The partnership with ING has been several years in the making — Liu chuckles a little wryly as he tries to estimate the time the bank’s due diligence took.

But now, Benoit Legrand, ING’s chief innovation officer, says the bank is investing, in part, to signal that it is backing the technology.

“We are signalling that we are committed for the long term and that we have validated the technology,” he says.

It would help with crisis management. It can show you things such as if one part of the bank goes bankrupt, how quickly would that crisis spread.

There is no plan to buy the whole company, he adds. The $5m investment is part of a multi-pronged approach to innovation at the bank. ING builds some of its own startups, with 27 initiatives started so far in internal labs and has partnered with some 200 fintech companies on projects. The €300m corporate venture fund has so far invested in 27 startups including Eigen.

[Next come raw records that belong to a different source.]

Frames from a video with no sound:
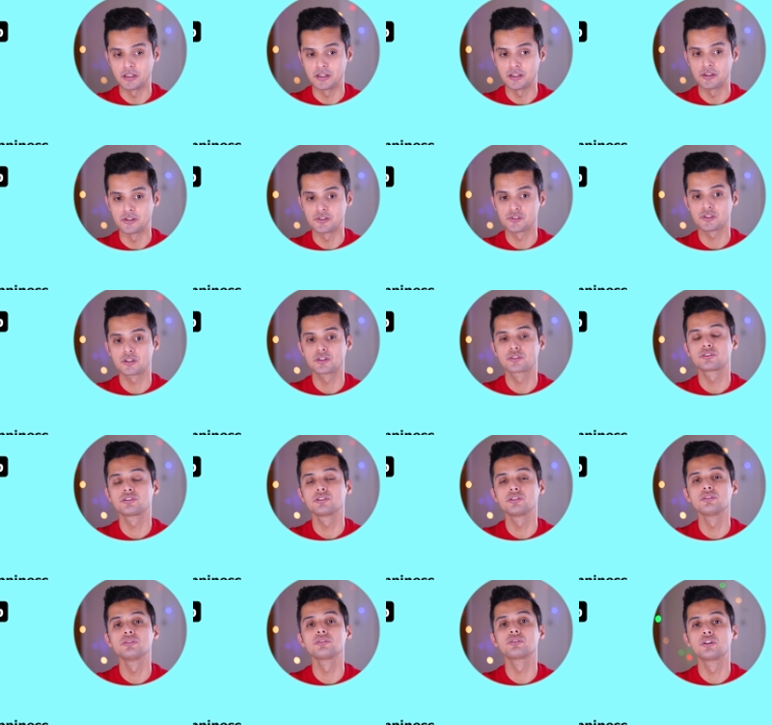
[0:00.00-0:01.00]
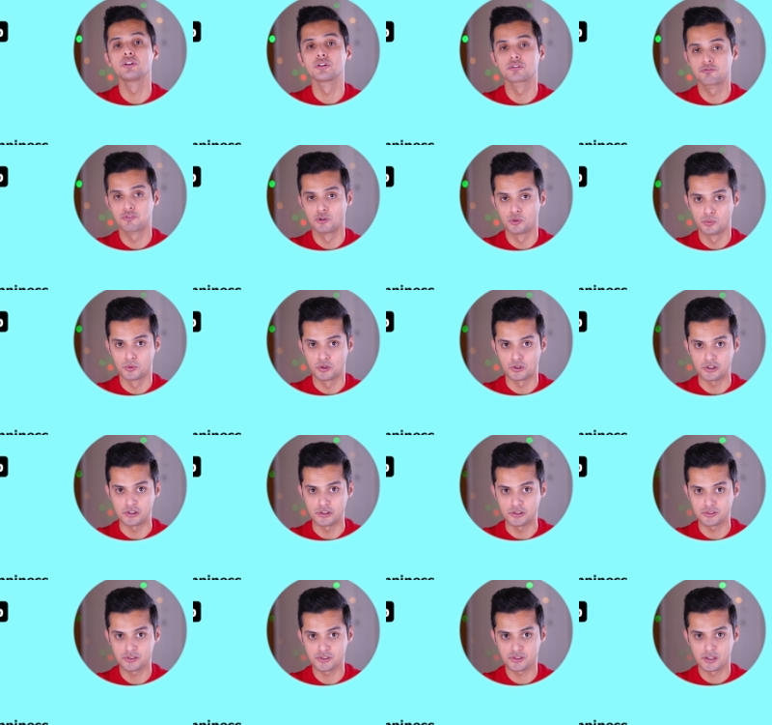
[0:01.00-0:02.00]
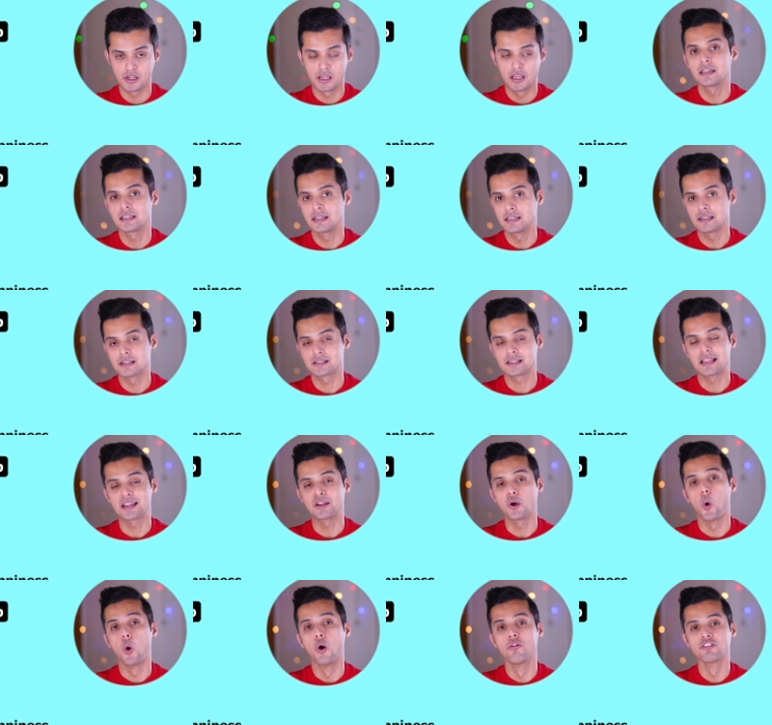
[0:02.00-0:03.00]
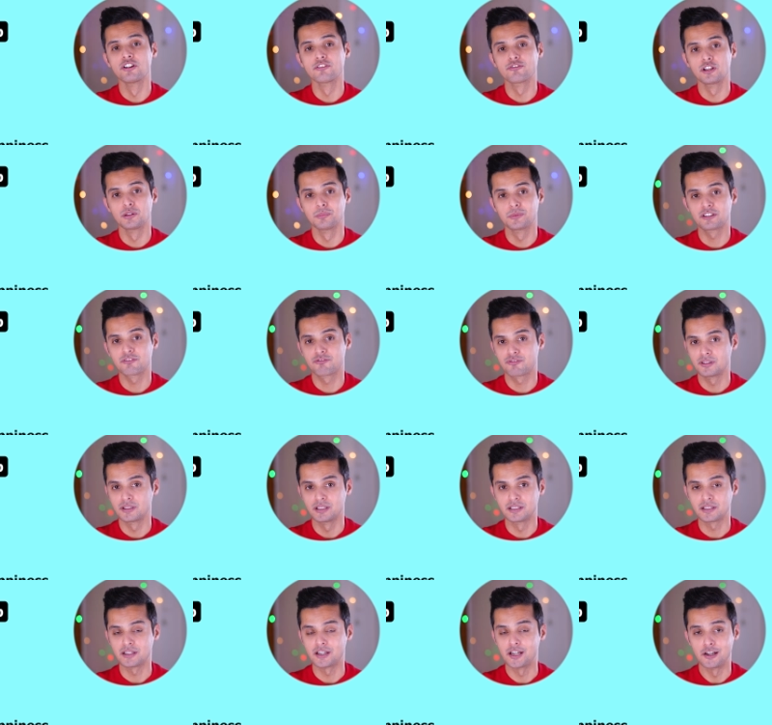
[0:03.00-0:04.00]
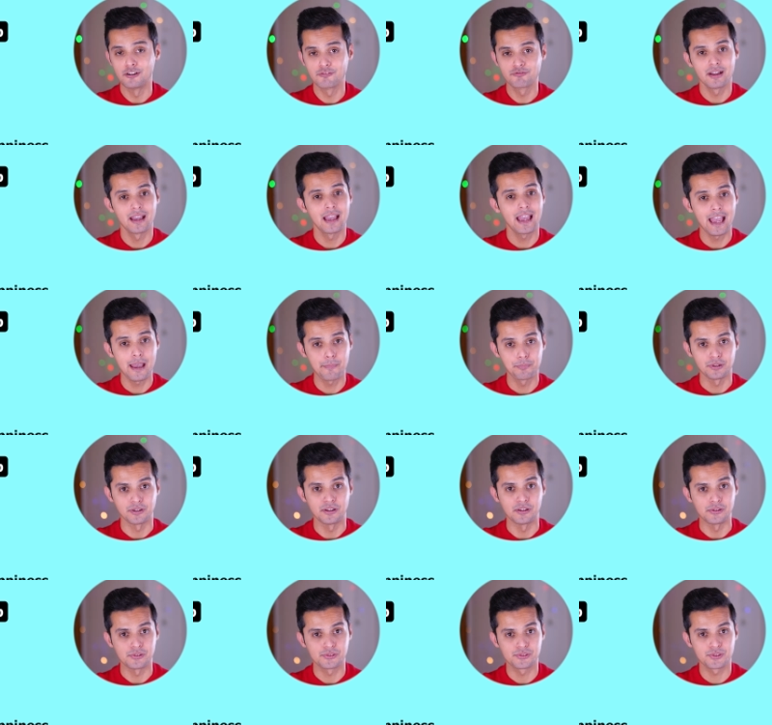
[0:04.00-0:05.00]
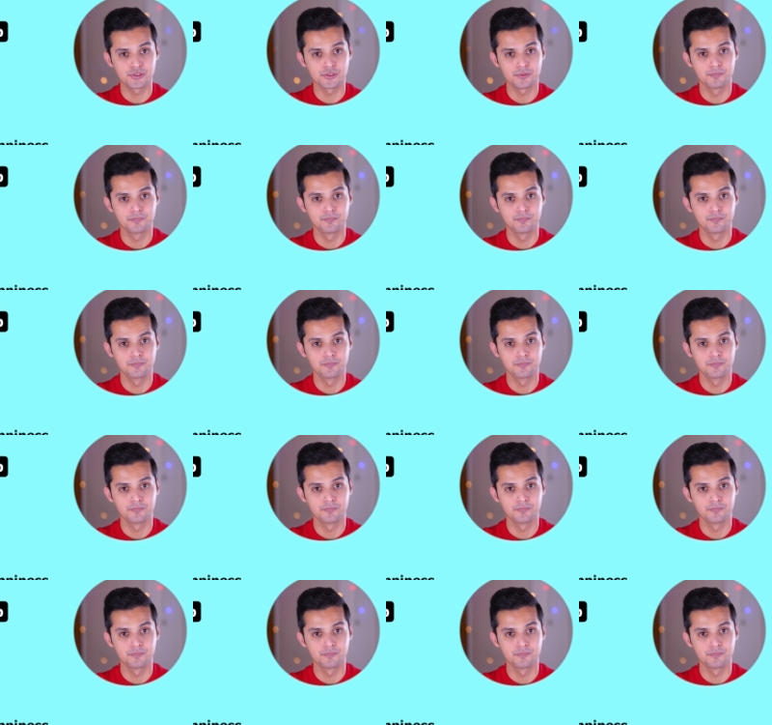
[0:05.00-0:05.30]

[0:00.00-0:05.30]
It is too good for words. It is an overwhelming feeling of happiness.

Legrand says the technology has the potential to be transformational.

“Natural language processing will dramatically change the way we will operate. There is a tremendous amount of hidden knowledge locked away at a bank — we’re sitting on a goldmine. This will give us a way to access it,” he says. “We will be able to make faster, better decisions on everything from mortgages to calculating how much collateral the bank holds.”

Legrand’s mention of collateral begs a big question: would AI — with all its better, faster ways of handling data — have been able to sound an early alarm on a big systemic problem like the financial crisis?

Liu, for all his ambition, baulks at making quite such a big claim.

“I don’t think it would avert a crisis because there are so many different elements that come into it. But it would help with crisis management. [This technology] can help show you things such as if one part of the bank goes bankrupt, how quickly would that crisis spread.”

With the world economy rocked by COVID-19, he adds, banks are again coming under pressure to spot problems with liabilities and non-performing loans as quickly as possible. Eigen may very soon get a chance to demonstrate what it can do.